Transcribe the data in full and exactly, omitting any pictures.

Exercise materials:
■ ■ ■ ■ ■ ■ ■

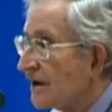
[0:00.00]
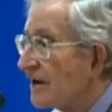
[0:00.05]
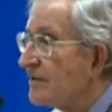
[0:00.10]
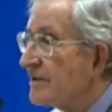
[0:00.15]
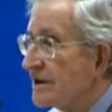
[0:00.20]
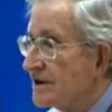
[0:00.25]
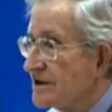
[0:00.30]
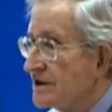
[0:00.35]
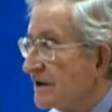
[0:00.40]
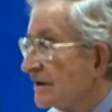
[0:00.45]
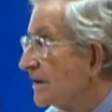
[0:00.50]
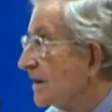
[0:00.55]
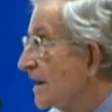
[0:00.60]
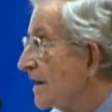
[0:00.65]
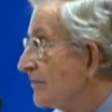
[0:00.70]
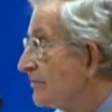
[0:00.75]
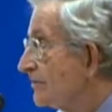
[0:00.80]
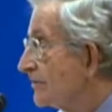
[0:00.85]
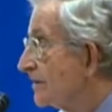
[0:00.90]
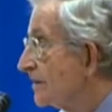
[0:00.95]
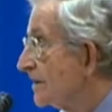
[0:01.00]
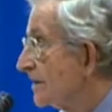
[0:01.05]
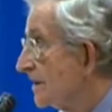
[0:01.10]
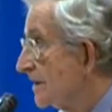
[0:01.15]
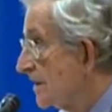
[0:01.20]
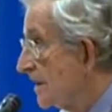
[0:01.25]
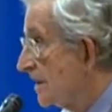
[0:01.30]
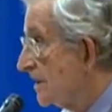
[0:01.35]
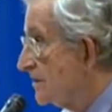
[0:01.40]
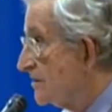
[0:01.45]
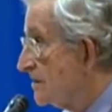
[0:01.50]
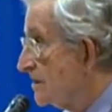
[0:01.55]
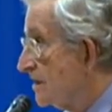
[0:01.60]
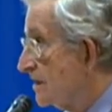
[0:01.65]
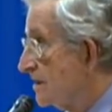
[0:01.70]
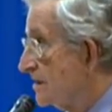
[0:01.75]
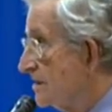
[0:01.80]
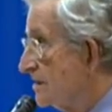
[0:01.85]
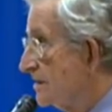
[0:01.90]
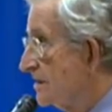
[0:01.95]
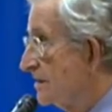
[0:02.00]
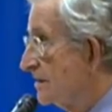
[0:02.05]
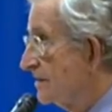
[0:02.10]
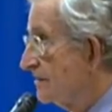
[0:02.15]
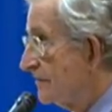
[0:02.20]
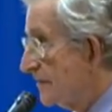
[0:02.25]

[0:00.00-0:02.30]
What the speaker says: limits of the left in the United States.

■ ■ ■ ■ ■ ■ ■

Exercise answer:
[0:00.00]
[0:00.05]
[0:00.10]
[0:00.15]
[0:00.20]
[0:00.25]
[0:00.30]
[0:00.35]
[0:00.40]
[0:00.45]
[0:00.50]
[0:00.55]
[0:00.60]
[0:00.65]
[0:00.70]
[0:00.75]
[0:00.80]
[0:00.85]
[0:00.90]
[0:00.95]
[0:01.00]
[0:01.05]
[0:01.10]
[0:01.15]
[0:01.20]
[0:01.25]
[0:01.30]
[0:01.35]
[0:01.40]
[0:01.45]
[0:01.50]
[0:01.55]
[0:01.60]
[0:01.65]
[0:01.70]
[0:01.75]
[0:01.80]
[0:01.85]
[0:01.90]
[0:01.95]
[0:02.00]
[0:02.05]
[0:02.10]
[0:02.15]
[0:02.20]
[0:02.25]

[0:00.00-0:02.30]
What the speaker says: limits of the left in the United States.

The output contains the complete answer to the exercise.